Кстати сказать, тогда имелись в продаже разговорники на всех основных языках. Они были так же полны нелепостей, как разговорники, которыми мы пользуемся сегодня, что можно проиллюстрировать на таком примере:
– Да поможет вам бог, мой друг, и да оградит он вас от зла.
– Спасибо, сударь.
– Сколько сейчас времени – заутреня, третий час молитвы, полдень или вечерня?
– Между шестым и седьмым часом молитвы.
– Далеко ли отсюда до Парижа?
– Двенадцать лиг, путь неблизкий.
– Дорога хорошая?
– Слава богу, да.
– Из этих двух дорог правильная вот эта?
– Избави бог, милостивый государь, нет.[200]

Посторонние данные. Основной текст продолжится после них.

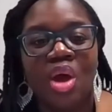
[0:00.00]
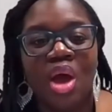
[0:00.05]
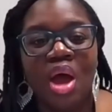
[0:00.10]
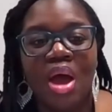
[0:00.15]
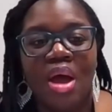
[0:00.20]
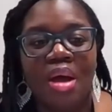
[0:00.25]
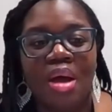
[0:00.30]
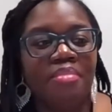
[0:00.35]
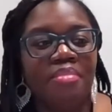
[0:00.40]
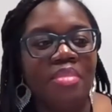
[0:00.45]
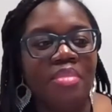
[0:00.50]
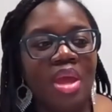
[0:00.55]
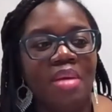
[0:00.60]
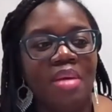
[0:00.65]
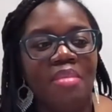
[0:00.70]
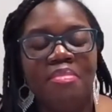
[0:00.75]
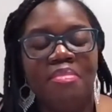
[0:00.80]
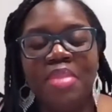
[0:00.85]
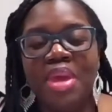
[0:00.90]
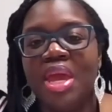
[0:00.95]

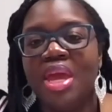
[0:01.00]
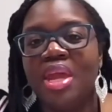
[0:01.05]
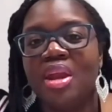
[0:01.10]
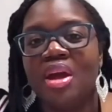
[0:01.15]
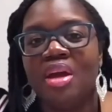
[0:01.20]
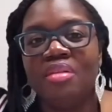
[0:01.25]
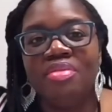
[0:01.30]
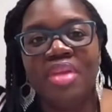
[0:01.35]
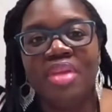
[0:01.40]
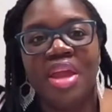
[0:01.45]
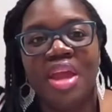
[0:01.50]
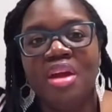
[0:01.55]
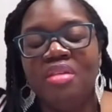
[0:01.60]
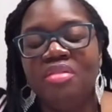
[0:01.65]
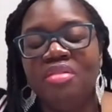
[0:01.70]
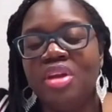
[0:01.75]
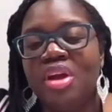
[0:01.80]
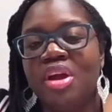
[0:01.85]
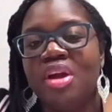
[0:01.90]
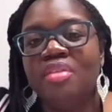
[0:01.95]
Men are
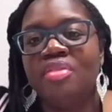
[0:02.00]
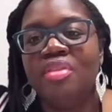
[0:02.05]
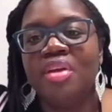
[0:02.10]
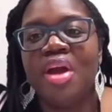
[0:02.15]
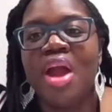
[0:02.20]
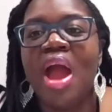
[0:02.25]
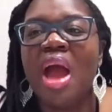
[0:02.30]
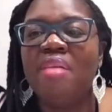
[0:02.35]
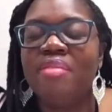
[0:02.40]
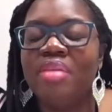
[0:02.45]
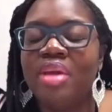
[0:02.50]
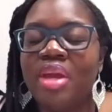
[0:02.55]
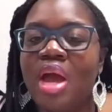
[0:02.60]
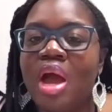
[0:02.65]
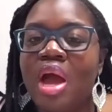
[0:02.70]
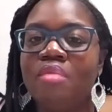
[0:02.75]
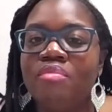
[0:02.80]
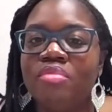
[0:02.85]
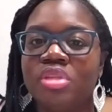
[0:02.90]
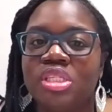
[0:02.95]
there. They're having
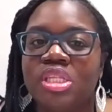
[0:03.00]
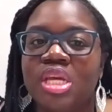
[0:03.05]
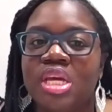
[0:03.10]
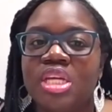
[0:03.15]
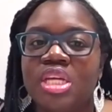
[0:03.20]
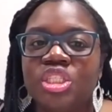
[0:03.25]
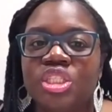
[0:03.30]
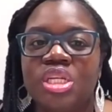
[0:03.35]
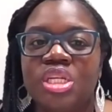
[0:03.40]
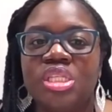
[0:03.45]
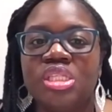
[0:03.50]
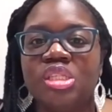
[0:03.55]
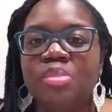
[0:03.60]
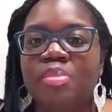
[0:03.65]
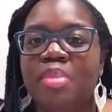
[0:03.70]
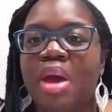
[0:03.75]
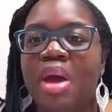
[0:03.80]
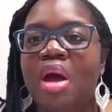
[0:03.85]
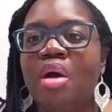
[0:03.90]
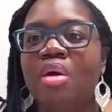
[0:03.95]
conversations
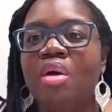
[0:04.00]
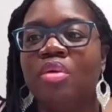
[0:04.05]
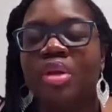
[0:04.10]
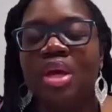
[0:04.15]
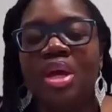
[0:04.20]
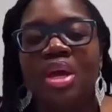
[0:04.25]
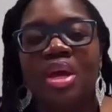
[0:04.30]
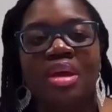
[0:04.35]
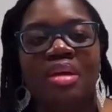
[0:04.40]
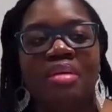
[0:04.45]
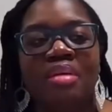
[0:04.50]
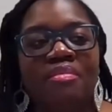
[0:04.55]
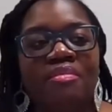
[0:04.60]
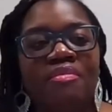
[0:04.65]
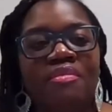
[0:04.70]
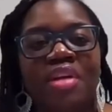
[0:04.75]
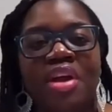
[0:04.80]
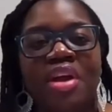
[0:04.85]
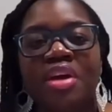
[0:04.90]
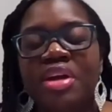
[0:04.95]
about
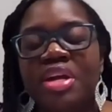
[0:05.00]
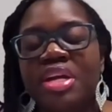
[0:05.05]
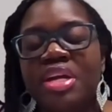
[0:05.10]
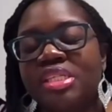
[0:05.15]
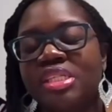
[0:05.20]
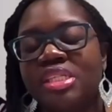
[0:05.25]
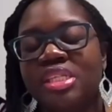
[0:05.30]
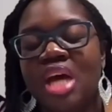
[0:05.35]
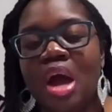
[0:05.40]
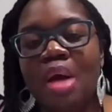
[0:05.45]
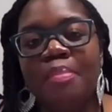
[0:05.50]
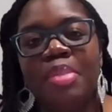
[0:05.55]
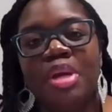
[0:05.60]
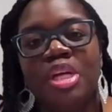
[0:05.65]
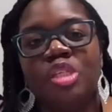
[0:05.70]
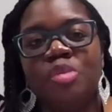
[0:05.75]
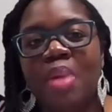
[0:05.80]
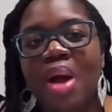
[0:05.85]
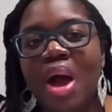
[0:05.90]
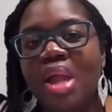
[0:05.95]
various
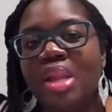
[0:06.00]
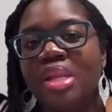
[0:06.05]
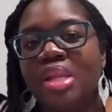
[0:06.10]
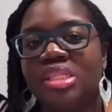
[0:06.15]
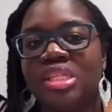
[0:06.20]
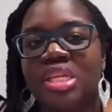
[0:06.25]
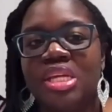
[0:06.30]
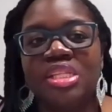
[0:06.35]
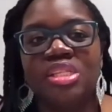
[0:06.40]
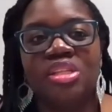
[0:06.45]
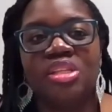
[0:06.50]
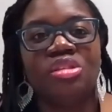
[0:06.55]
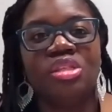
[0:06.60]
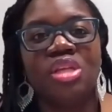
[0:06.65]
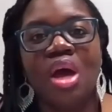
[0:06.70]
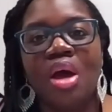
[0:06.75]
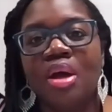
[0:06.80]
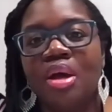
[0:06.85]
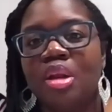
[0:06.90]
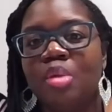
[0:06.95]
topics, politics. They're
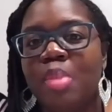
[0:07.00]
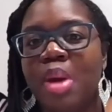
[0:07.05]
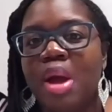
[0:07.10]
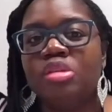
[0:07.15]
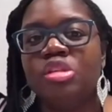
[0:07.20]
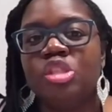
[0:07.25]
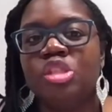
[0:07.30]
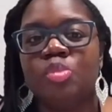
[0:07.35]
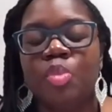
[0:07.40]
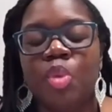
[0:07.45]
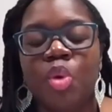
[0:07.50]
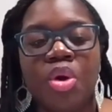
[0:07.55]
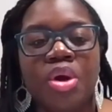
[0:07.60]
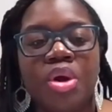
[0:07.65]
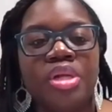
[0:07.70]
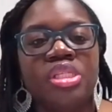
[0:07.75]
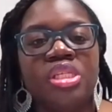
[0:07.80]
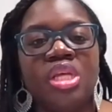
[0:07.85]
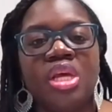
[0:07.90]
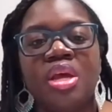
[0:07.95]
talking about
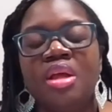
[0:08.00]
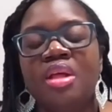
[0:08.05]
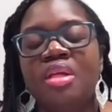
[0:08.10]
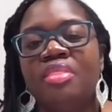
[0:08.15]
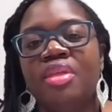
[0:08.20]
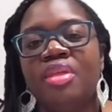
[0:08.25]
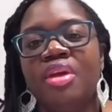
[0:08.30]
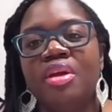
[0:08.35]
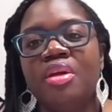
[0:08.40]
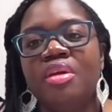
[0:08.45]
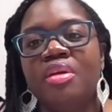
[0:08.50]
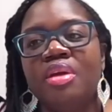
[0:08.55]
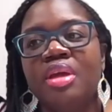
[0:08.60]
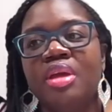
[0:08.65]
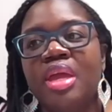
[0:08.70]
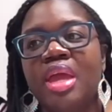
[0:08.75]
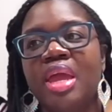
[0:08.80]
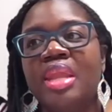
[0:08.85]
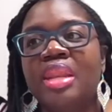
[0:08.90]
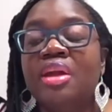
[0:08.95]
sports.
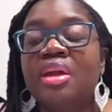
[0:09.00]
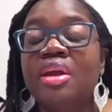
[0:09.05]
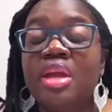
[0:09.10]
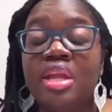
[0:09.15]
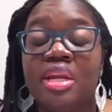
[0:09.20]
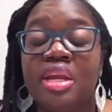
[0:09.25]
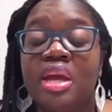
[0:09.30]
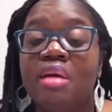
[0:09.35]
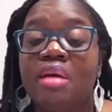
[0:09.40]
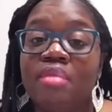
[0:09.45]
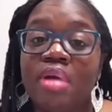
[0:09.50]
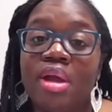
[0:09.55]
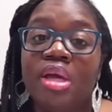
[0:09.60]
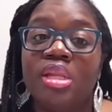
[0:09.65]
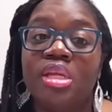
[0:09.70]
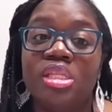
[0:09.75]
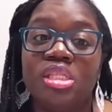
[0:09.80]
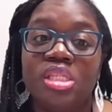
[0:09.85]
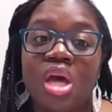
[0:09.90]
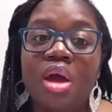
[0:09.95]
They're
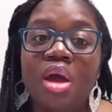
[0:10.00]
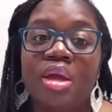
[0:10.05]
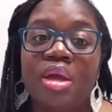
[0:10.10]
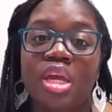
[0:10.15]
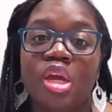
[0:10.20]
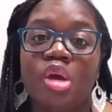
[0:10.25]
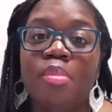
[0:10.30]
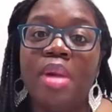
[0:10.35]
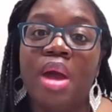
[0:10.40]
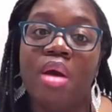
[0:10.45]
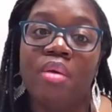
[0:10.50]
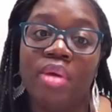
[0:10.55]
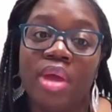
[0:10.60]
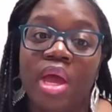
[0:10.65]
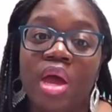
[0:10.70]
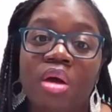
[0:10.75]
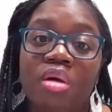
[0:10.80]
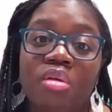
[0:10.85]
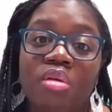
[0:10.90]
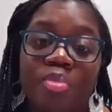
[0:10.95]
indirectly talking about
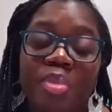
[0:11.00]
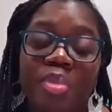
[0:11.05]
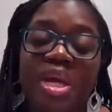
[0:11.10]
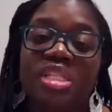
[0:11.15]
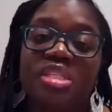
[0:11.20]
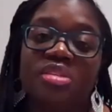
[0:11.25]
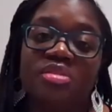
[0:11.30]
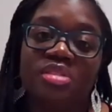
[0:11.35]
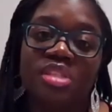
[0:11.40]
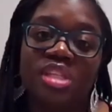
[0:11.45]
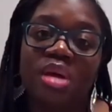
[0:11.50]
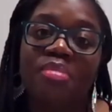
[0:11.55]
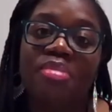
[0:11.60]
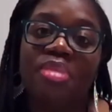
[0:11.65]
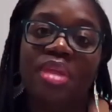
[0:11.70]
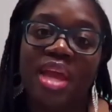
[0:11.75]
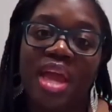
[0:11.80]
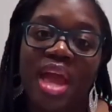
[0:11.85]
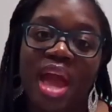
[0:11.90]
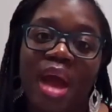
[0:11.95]
health, because if
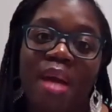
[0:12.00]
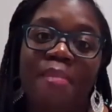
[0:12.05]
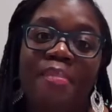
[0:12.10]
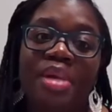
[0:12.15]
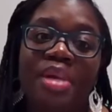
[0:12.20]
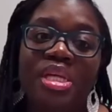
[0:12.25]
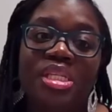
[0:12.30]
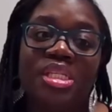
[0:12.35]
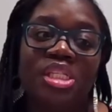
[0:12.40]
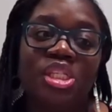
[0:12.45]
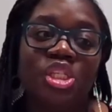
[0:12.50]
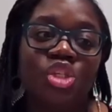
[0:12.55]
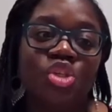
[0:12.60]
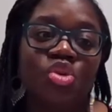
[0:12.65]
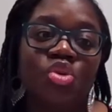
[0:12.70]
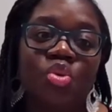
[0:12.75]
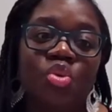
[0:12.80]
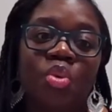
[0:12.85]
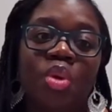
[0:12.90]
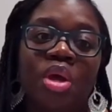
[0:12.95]
something happens
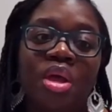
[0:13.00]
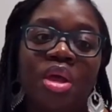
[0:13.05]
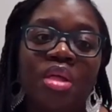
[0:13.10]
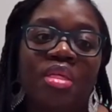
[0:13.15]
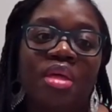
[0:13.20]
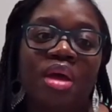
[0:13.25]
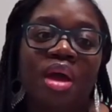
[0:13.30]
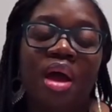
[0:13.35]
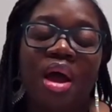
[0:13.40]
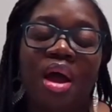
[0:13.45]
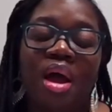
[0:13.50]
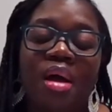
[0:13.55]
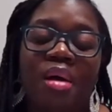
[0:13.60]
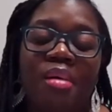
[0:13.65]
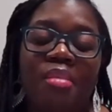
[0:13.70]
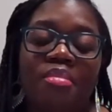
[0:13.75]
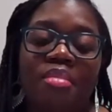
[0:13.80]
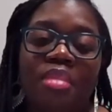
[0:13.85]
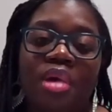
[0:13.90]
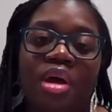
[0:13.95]
to
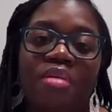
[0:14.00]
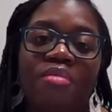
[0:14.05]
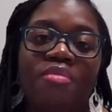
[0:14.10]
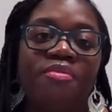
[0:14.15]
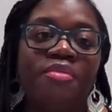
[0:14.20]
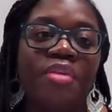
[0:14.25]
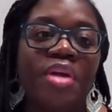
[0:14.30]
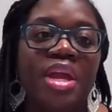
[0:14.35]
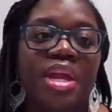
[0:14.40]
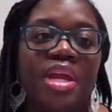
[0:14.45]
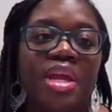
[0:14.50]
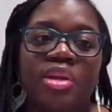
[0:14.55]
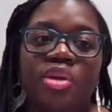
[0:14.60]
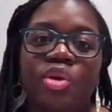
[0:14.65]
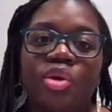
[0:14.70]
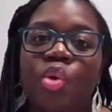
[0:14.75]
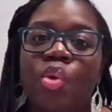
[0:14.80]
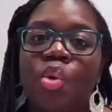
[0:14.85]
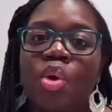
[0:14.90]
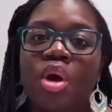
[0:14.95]
a friend
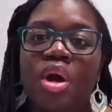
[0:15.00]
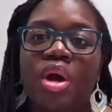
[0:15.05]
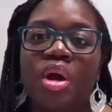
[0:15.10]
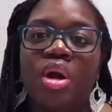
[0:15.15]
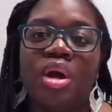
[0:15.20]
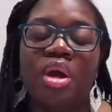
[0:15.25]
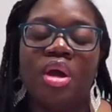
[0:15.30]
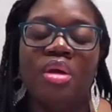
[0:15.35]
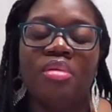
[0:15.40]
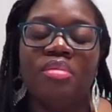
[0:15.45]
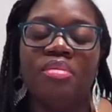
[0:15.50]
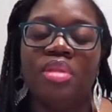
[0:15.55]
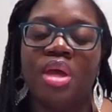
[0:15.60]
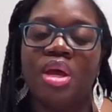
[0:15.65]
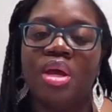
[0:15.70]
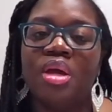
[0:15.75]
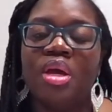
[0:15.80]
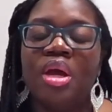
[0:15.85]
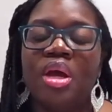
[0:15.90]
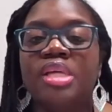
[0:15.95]
or
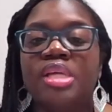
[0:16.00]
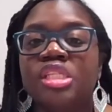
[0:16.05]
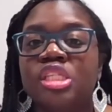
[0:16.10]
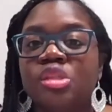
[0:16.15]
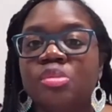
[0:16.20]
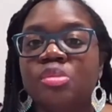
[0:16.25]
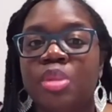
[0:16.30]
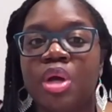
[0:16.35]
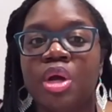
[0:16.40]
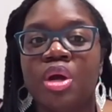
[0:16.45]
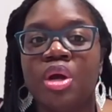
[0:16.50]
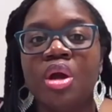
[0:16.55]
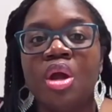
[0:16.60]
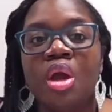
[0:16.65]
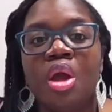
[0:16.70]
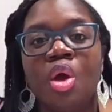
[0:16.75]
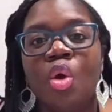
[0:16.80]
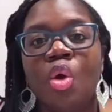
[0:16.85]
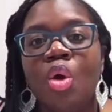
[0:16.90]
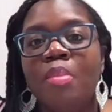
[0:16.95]
a customer,
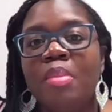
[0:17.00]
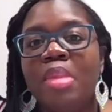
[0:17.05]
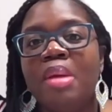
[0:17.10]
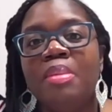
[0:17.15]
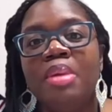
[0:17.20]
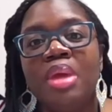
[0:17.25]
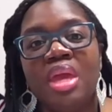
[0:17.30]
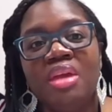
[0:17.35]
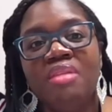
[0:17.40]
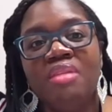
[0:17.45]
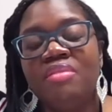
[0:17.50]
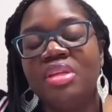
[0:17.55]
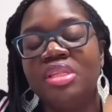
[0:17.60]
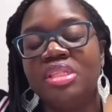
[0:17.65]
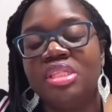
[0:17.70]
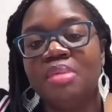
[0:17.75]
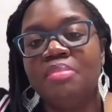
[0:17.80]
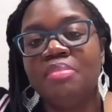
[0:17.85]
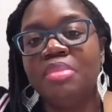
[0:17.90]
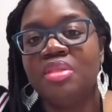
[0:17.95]
or maybe
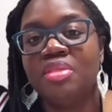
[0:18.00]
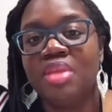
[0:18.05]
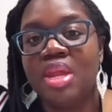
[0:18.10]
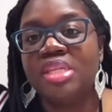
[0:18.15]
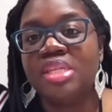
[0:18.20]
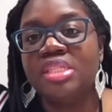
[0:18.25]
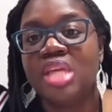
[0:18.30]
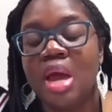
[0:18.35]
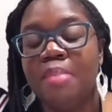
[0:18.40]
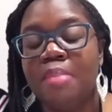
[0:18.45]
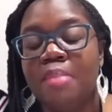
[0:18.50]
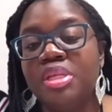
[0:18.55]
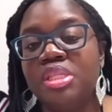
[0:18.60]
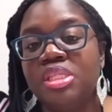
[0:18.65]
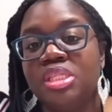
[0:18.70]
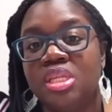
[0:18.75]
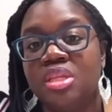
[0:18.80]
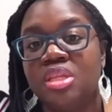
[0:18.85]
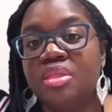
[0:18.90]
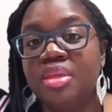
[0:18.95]
even something that has
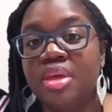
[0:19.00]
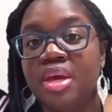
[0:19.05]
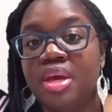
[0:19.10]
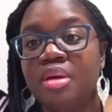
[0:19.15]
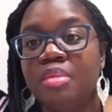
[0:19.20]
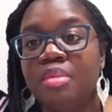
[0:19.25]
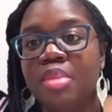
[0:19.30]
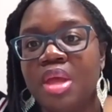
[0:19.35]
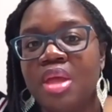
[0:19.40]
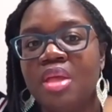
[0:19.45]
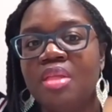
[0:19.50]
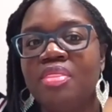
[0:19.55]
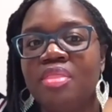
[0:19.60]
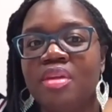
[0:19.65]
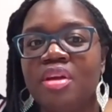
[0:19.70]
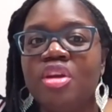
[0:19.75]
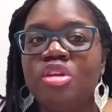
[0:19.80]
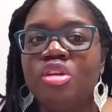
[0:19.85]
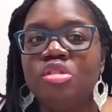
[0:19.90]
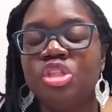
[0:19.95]
happened to them,
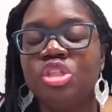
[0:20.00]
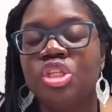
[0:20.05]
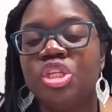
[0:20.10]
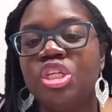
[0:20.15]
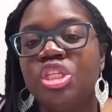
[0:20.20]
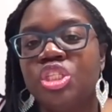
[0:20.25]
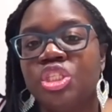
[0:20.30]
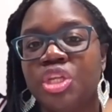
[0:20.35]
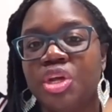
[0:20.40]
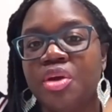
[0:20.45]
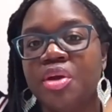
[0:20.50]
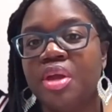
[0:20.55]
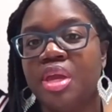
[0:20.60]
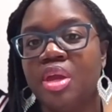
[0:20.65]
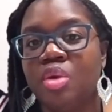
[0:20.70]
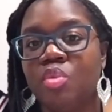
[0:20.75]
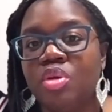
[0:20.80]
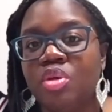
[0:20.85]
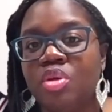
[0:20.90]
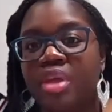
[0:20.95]
they're usually sharing
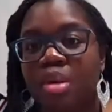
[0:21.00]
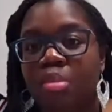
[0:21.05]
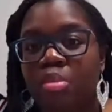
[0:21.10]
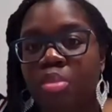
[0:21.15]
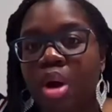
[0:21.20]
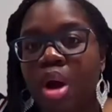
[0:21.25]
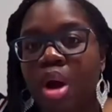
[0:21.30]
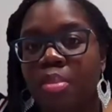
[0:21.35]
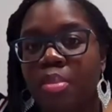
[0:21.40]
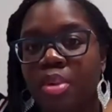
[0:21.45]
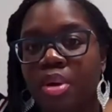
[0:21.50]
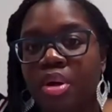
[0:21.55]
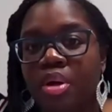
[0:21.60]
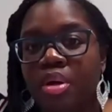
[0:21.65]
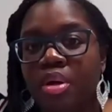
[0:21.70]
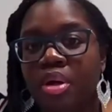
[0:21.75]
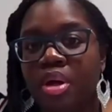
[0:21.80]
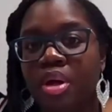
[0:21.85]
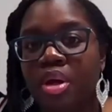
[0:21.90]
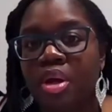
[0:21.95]
it with their barber.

Литературоведы спорят о том, встречался ли когда-либо Чосер с двумя величайшими итальянскими писателями-гуманистами: Франческо Петраркой и Джованни Боккаччо, – и склоняются к мнению, что он с ними едва ли встречался. Однако у нас, по крайней мере в случае Петрарки, имеются более серьезные основания говорить о возможности их встречи, чем одно только наше романтическое желание, чтобы два этих великих поэта встретились и познакомились. В прологе к «Рассказу студента» оксфордский студент сообщает паломникам, едущим в Кентербери, что свой рассказ о терпеливой Гризельде он услыхал от итальянского ученого мужа Петрарки в Падуе. Но дело в том, что как раз тогда, когда Чосер ездил с дипломатической миссией в Италию, Петрарка только-только закончил свой перевод на латынь новеллы Боккаччо о Гризельде из «Декамерона»; и тогда же – в годину войны – Петрарка был вынужден бежать из своего дома в Аркуа и искать убежища за крепостными стенами Падуи. Столь точная осведомленность Чосера о местонахождении итальянского поэта и его поэтической работе в тот период является веским доводом в пользу того, что они были лично знакомы. Если же они встречались и беседовали, то просто невозможно представить себе, чтобы в их разговорах не всплыло имя Боккаччо, блестящего ученика Петрарки, тем более что учитель недавно счел одну из работ своего ученика достойной перевода на возвышенную латынь.